There is a much easier alternative, which should also work for other countries. I bought an antigen test from C19Testing before I left the UK and took it with me. C19Testing is a UK government-approved test provider. I administered my own test in my hotel room at the right time and took a photo of the negative result on the test strip together with the photo page of my passport. You then register your test on their website using the barcode provided and send them the photo of the test result and passport. Two hours later I received my certificate in PDF form sent to my email address on my phone. I then showed this at the airport as proof of a negative test. The cost was £29 per test (free if you buy the Day 2 test at the same time).

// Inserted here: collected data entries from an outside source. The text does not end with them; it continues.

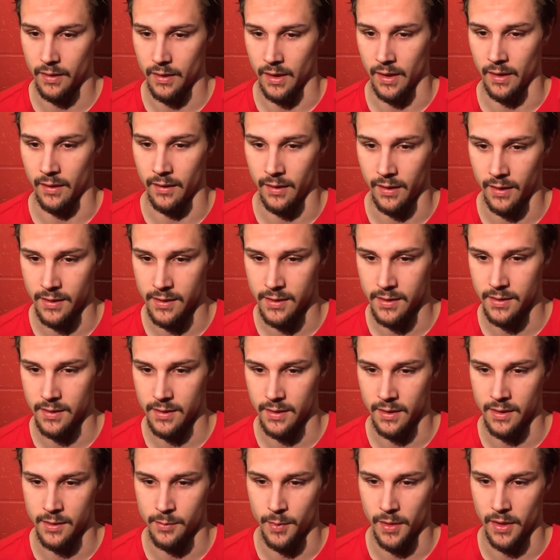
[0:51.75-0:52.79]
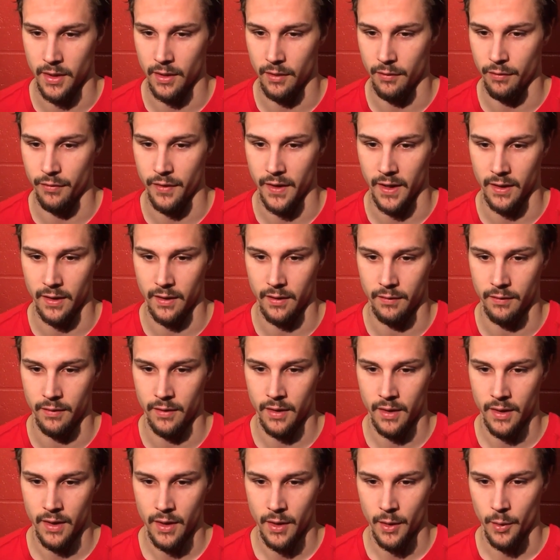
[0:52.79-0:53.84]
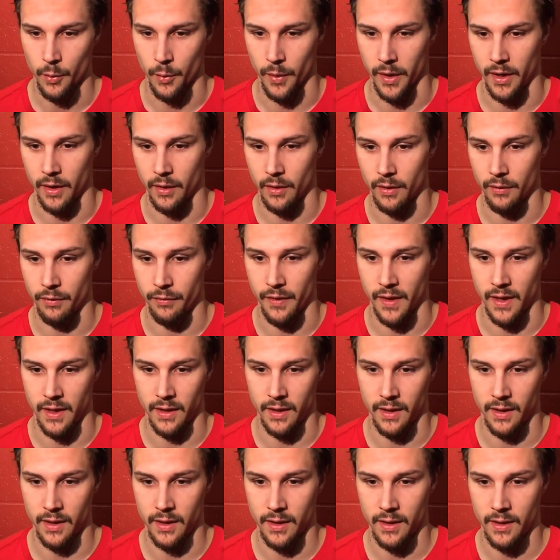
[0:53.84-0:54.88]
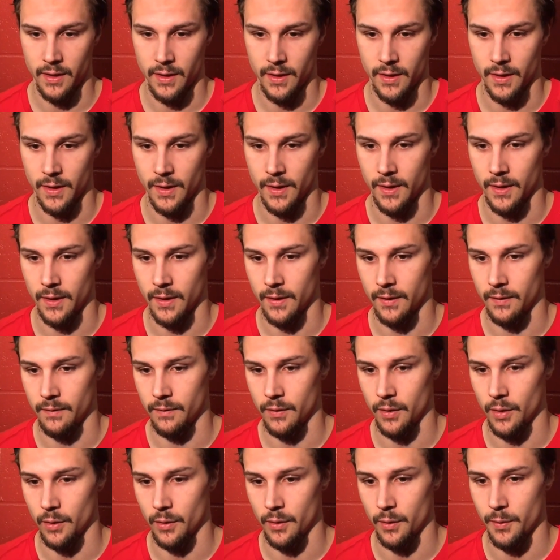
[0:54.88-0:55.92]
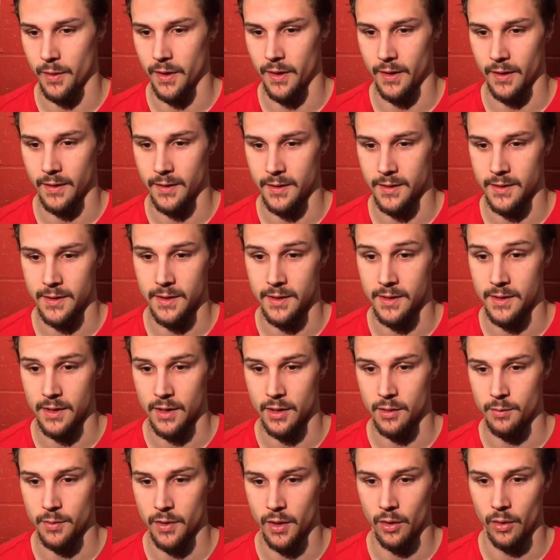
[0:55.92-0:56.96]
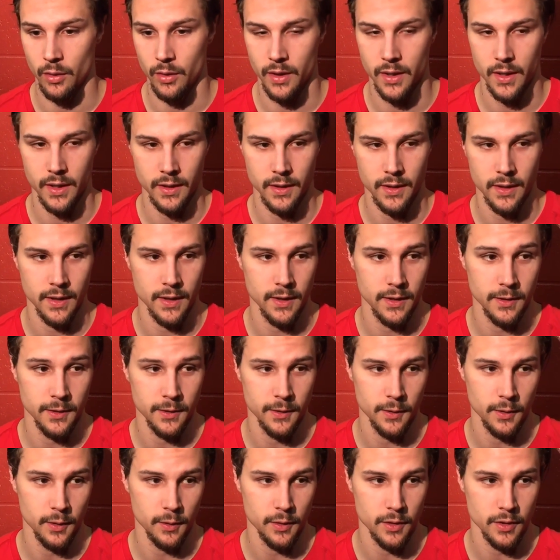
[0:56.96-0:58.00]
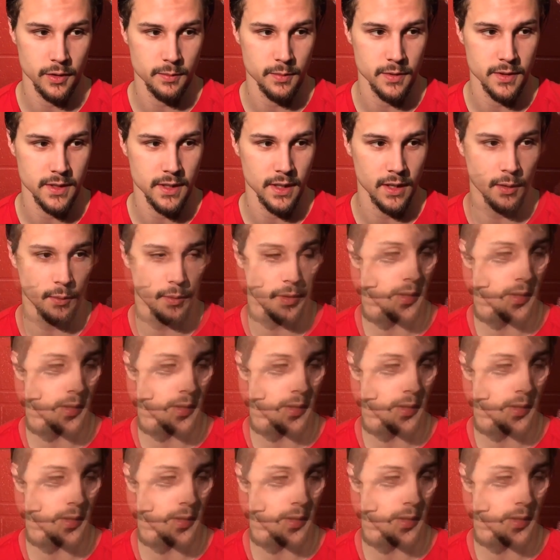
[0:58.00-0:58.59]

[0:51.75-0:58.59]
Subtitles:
I think it's been an effective way to defending, you know, the way that this season has been going. And just been sticking.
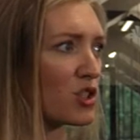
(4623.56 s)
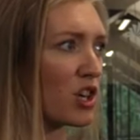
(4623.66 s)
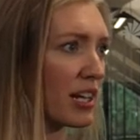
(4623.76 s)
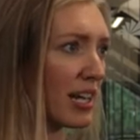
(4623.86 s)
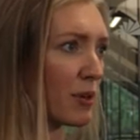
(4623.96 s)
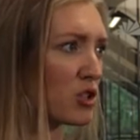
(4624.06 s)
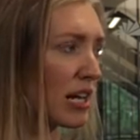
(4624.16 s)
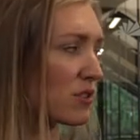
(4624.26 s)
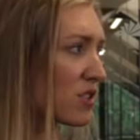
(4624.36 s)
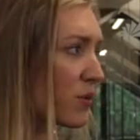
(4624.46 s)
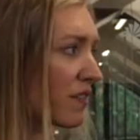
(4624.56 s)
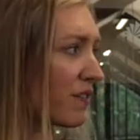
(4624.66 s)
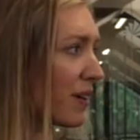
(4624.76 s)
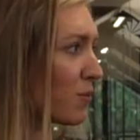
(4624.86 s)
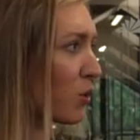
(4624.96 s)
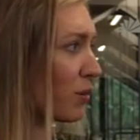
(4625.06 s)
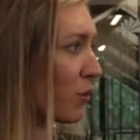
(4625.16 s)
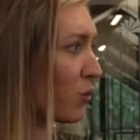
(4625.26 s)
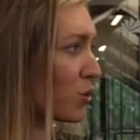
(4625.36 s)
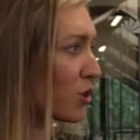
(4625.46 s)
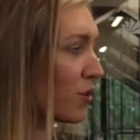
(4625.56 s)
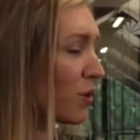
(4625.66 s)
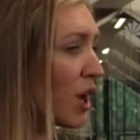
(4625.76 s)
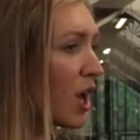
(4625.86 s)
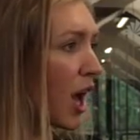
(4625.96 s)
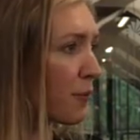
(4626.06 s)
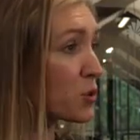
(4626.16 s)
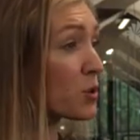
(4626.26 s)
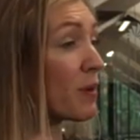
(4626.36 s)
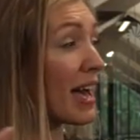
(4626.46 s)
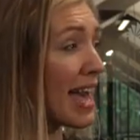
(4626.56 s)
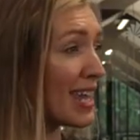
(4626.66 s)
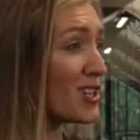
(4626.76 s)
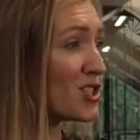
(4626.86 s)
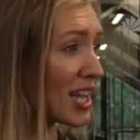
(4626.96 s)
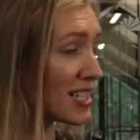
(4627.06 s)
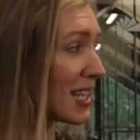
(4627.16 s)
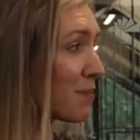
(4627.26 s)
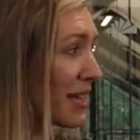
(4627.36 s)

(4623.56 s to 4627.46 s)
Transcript: chucking out my trousers so I can fit more in my wardrobe. I'm talking about energetic,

Returning Home From Iceland
In the Departures Hall at Keflavik Airport, all passengers were being directed, as in Stansted, to the bag drop desks to have their Covid-19 documents checked. Again it is possible to skip this if you only have carry-on bags and have them checked at the boarding gate.
Note: The airline staff ask for proof of PCR test. The UK rules also allow an approved Antigen test, which is what I used. Don’t be alarmed by their use of the generic term PCR test.
The airline will check you’ve had a valid, negative pre-return COVID test and will want to see the confirmation of your completed UK Passenger Locator form (not the confirmation email but the actual completed form so ensure you either have an electronic copy or have internet access on your phone to access and display this at the time).
Again you get a little sticker on your passport that says you’ve had your documents checked. That was the last time I had to show any Covid-19 documents during my journey home. On arrival at Stansted I only had to show my passport and the queues for passport control took around 10 minutes. Strangely, in Stansted and despite Brexit, there still remains a single immigration channel, and hence queue, for UK and EU passports, one for Families and one for Other Passports.
In Summary - Travelling Is Easy
Iceland is a Green List Country, and it was very easy travelling there and back. The only real difference was the need to organise, and pay for, the various tests and the little extra waiting time to get the documents checked. However, as many people are choosing staycations, the airports aren’t as busy as they would be during the school holidays. This means the wait times aren’t as bad as they could be.